Di balik gerobak sederhana itu, rantai ekonomi kecil mengalir. Biji kopi didapat dari petani di daerah Agam, Tanah Datar, atau Solok. Sebagian diolah sendiri dengan alat rumahan, sebagian disangrai di usaha kecil lokal. Harga secangkir kopi keliling berkisar Rp10 ribu–Rp20 ribu, tapi omzet hariannya bisa mencapai Rp700 ribu–Rp1 juta.
Lebih dari 200 unit kopi keliling kini tercatat aktif di beberapa kabupaten/kota di Sumatera Barat. Di Padang sendiri, komunitas barista jalanan mulai rutin menggelar “kopi mingguan” di taman kota untuk berbagi teknik seduh dan berbincang dengan konsumen.

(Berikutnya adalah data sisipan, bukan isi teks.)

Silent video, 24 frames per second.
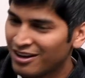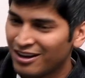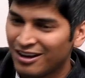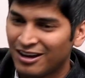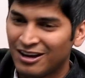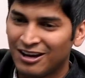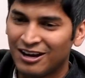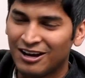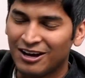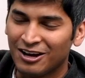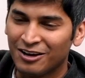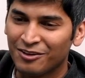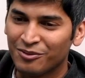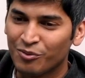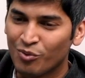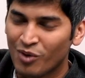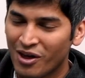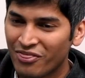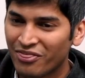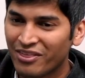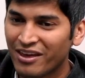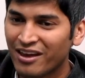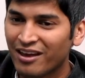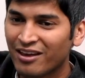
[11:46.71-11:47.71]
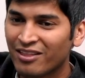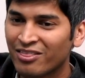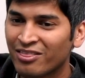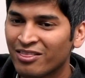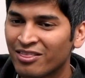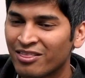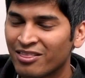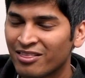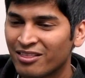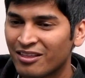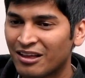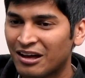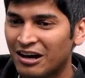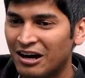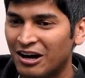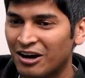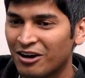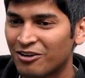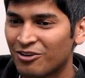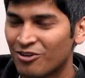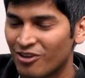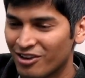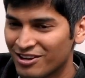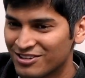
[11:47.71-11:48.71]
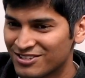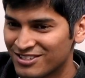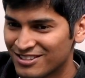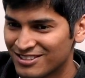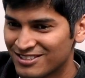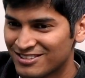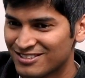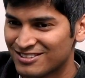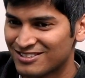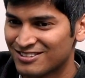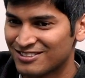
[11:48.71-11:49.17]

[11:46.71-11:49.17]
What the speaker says: The one thing in colleges,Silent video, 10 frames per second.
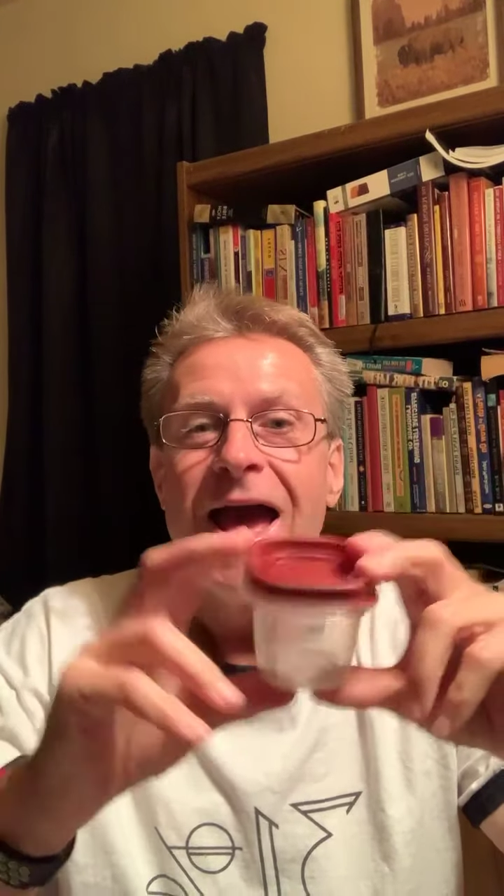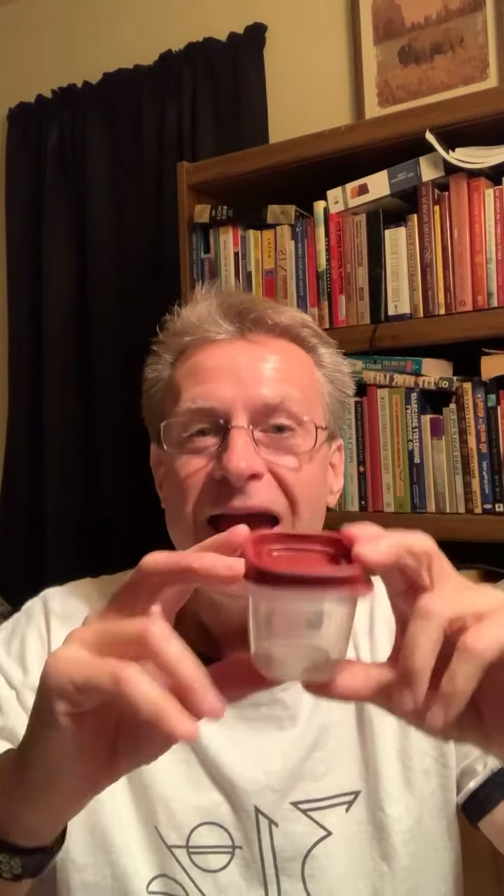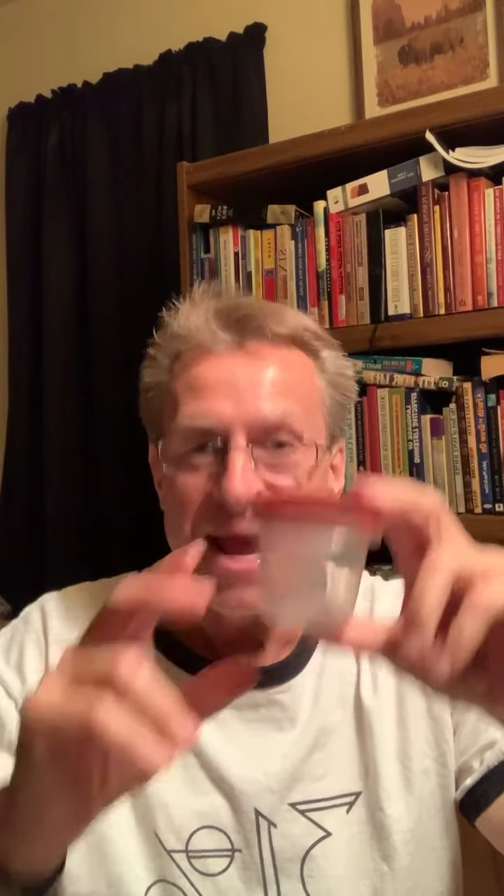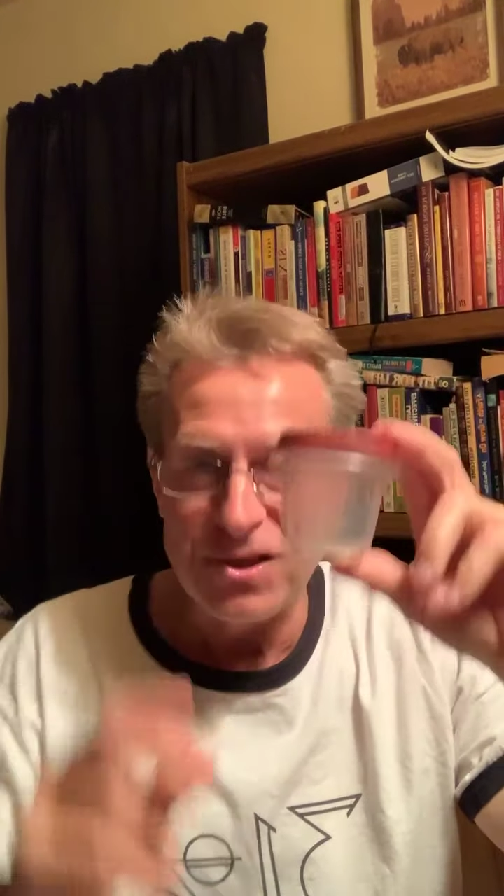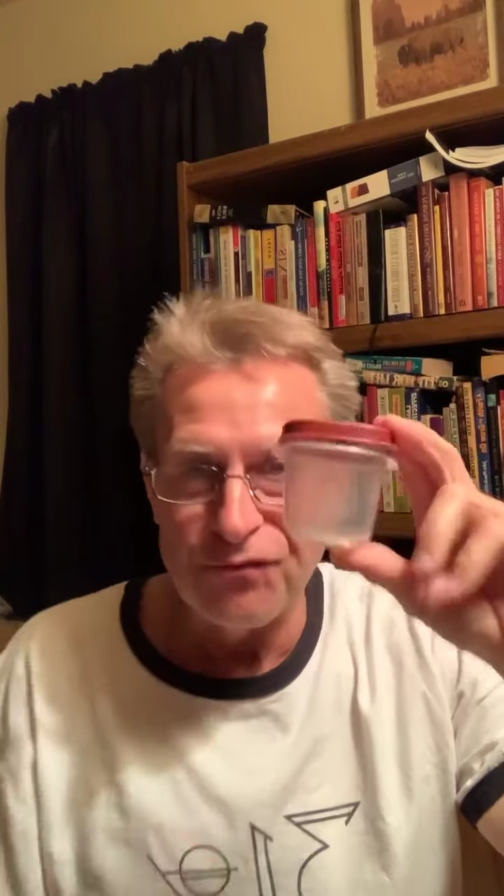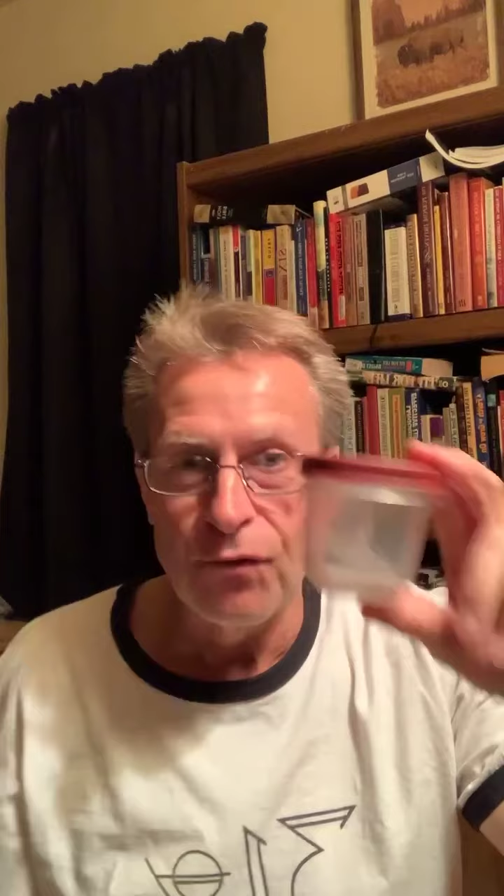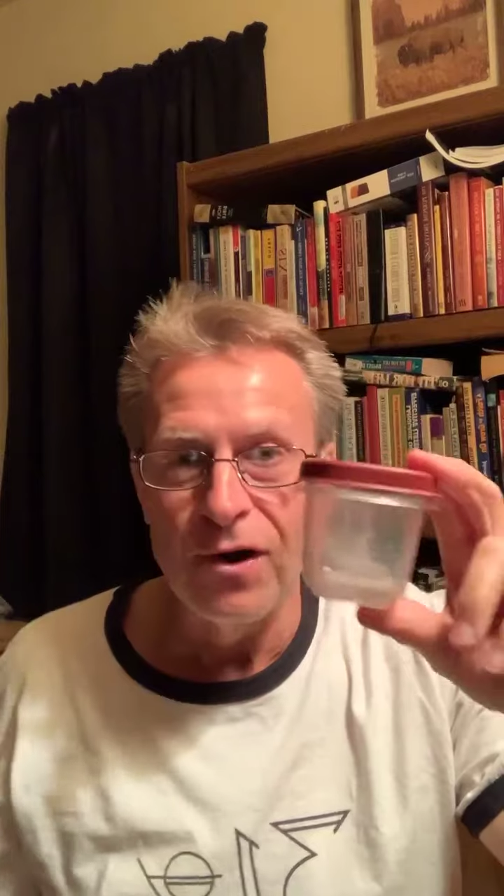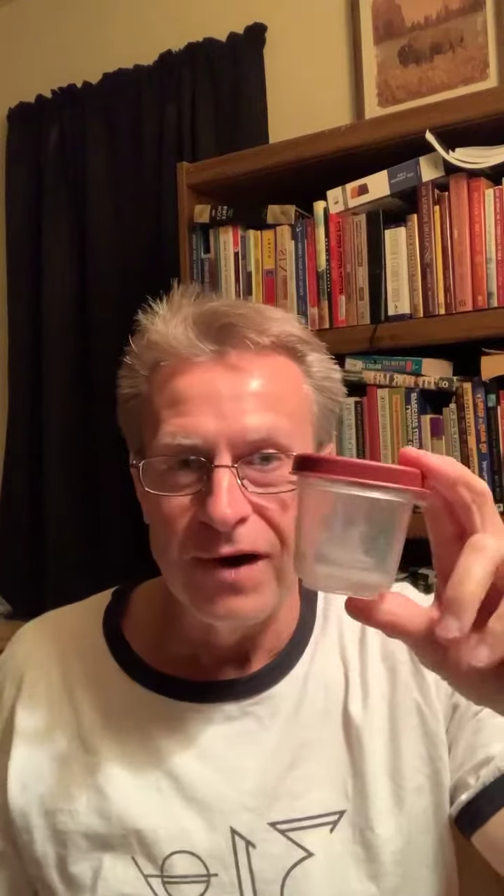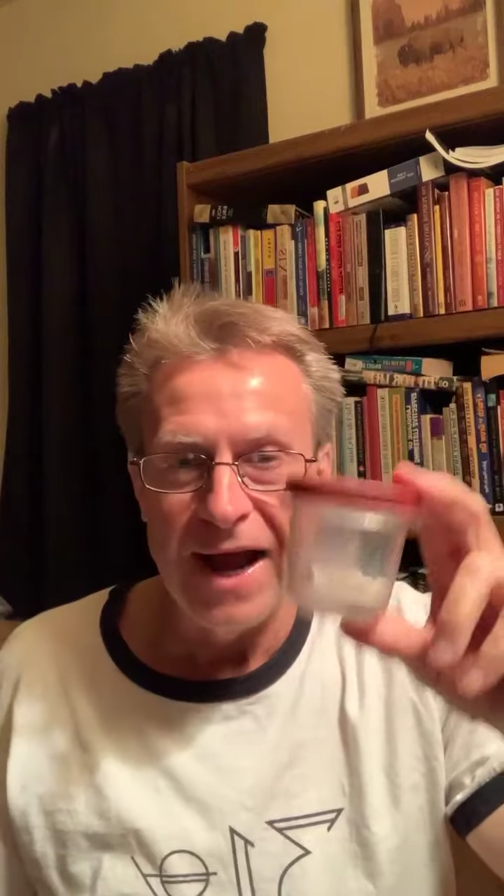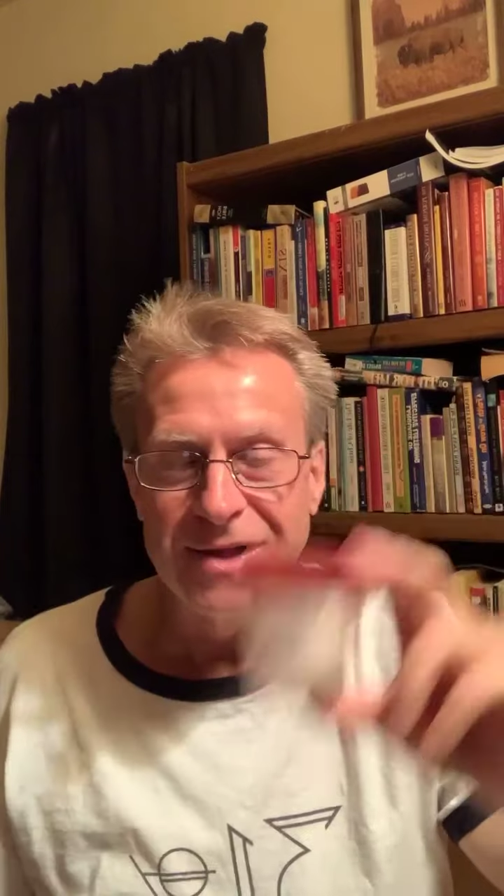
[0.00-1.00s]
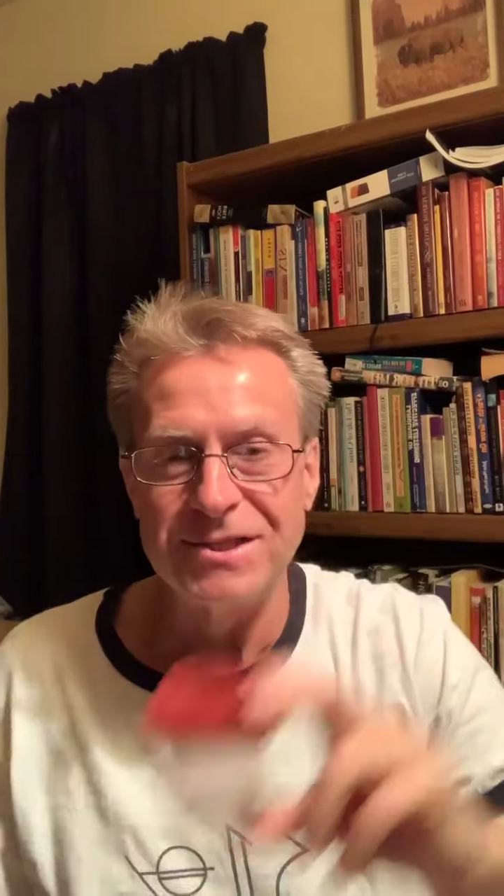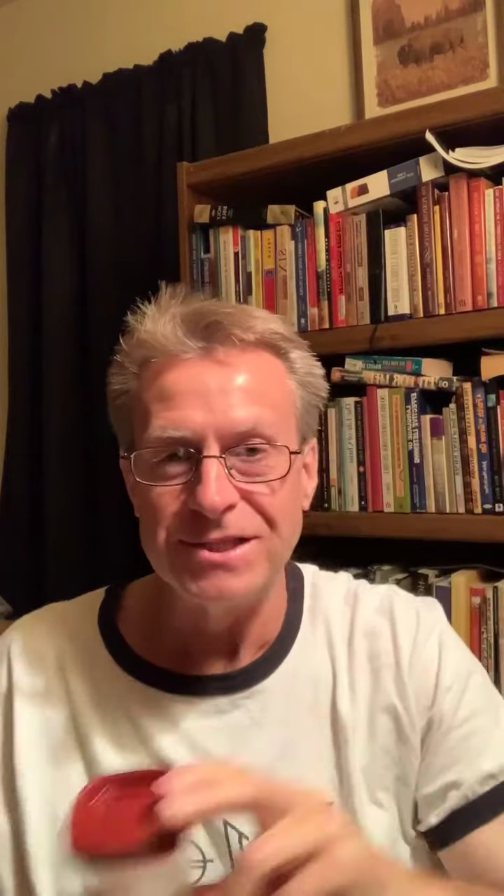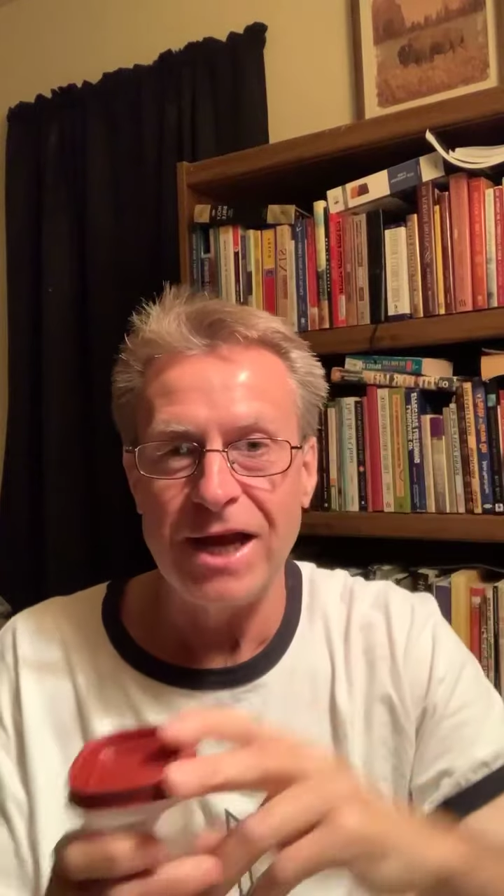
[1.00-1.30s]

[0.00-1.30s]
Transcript: It's 4 ounces.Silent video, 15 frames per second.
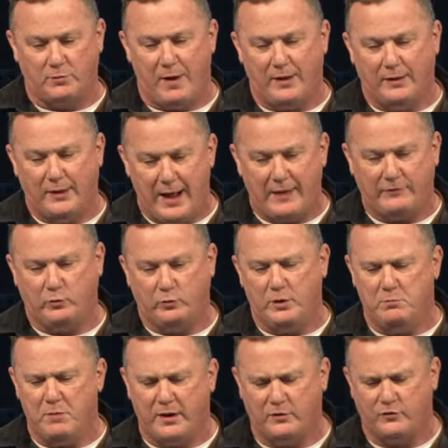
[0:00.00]
about last week,
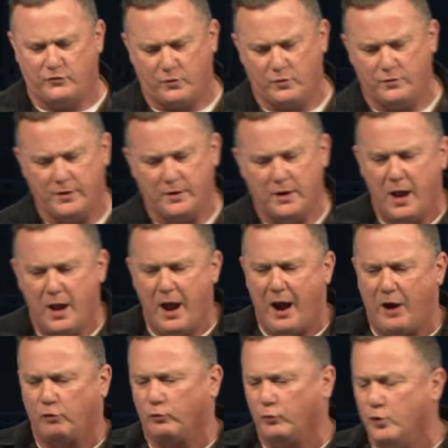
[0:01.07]
making sure that
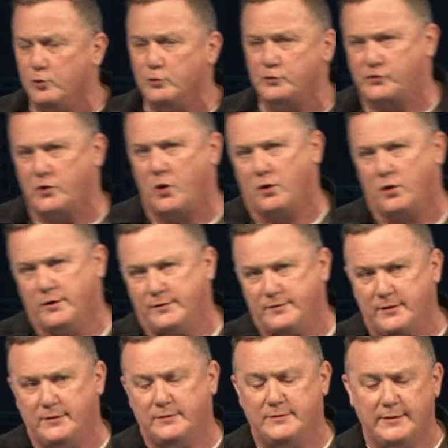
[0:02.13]
our roots are
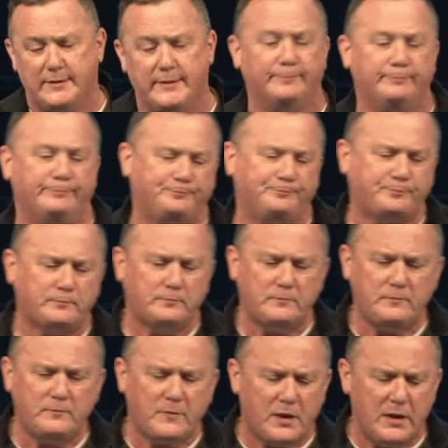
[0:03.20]
indeed deep.
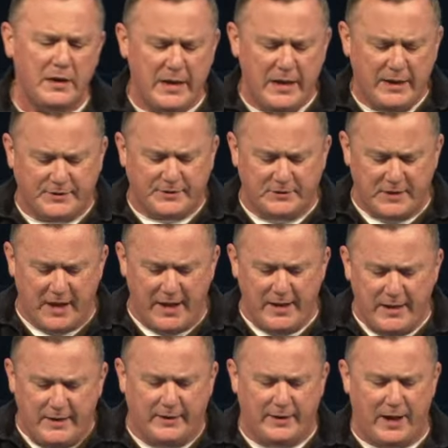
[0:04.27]

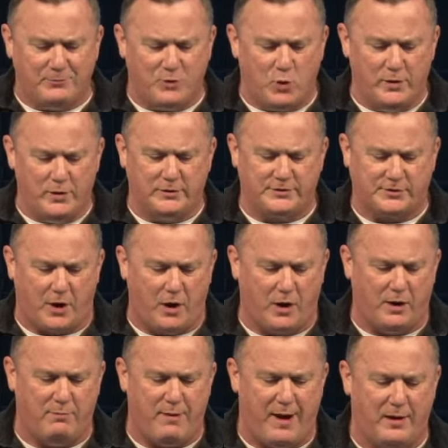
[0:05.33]
Today, I'm going to talk
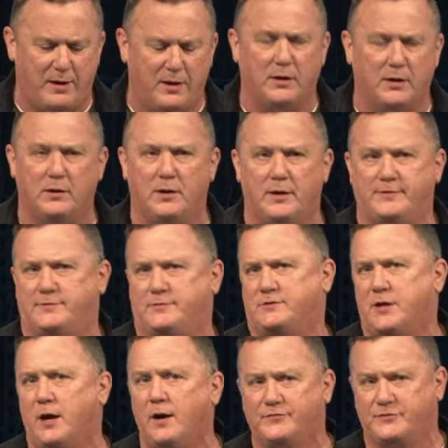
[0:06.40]
about a
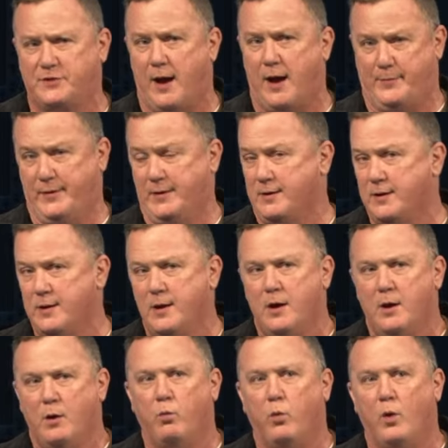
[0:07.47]
tough topic,
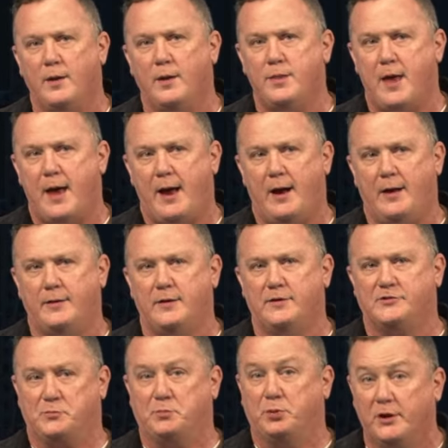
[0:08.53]
one that
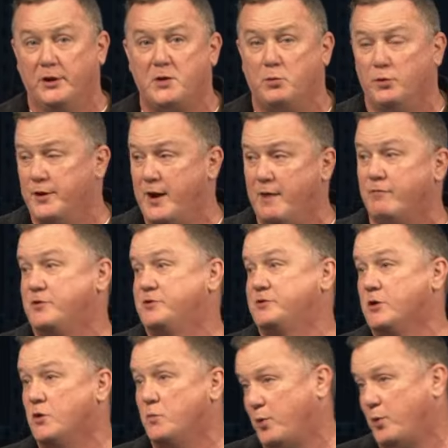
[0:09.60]
is applicable to every
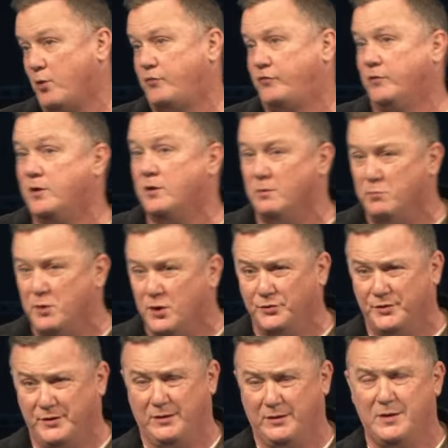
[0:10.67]
single person in the
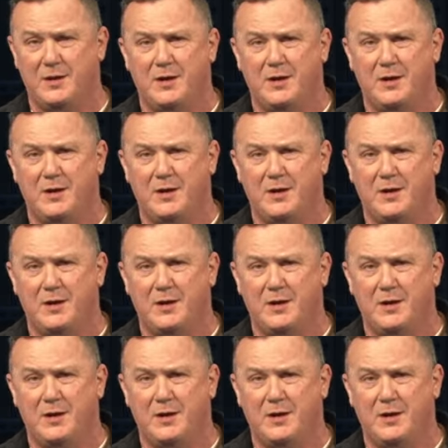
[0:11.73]
building.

Bagi sebagian pelaku, ini bukan sekadar bisnis, tapi cara menjaga warisan kopi Minang agar tetap hidup di tangan generasi muda. Sumatera Barat dikenal sebagai salah satu daerah penghasil arabika terbaik, tapi banyak petani yang kesulitan menjual hasil panen. Melalui skema pembelian langsung, para penjual kopi keliling mencoba memutus rantai tengkulak dan memperpendek jarak antara kebun dan gelas.
Namun, di balik geliatnya, ada pekerjaan rumah besar: legalitas usaha, pengaturan ruang publik, dan akses modal. Banyak pelaku usaha mikro yang belum terdaftar secara resmi dan masih beroperasi seadanya.
Meski begitu, kehadiran kopi keliling menjadi bukti bahwa ekonomi kreatif tidak selalu butuh gedung megah atau modal besar. Ia tumbuh dari semangat, dari tangan-tangan yang terus bekerja meski di bawah panas dan debu jalanan.
Di Sumatera Barat, kopi bukan lagi sekadar minuman. Ia kini menjadi simbol perlawanan terhadap stagnasi ekonomi — sekaligus pengingat bahwa perubahan bisa dimulai dari satu cangkir di pinggir jalan.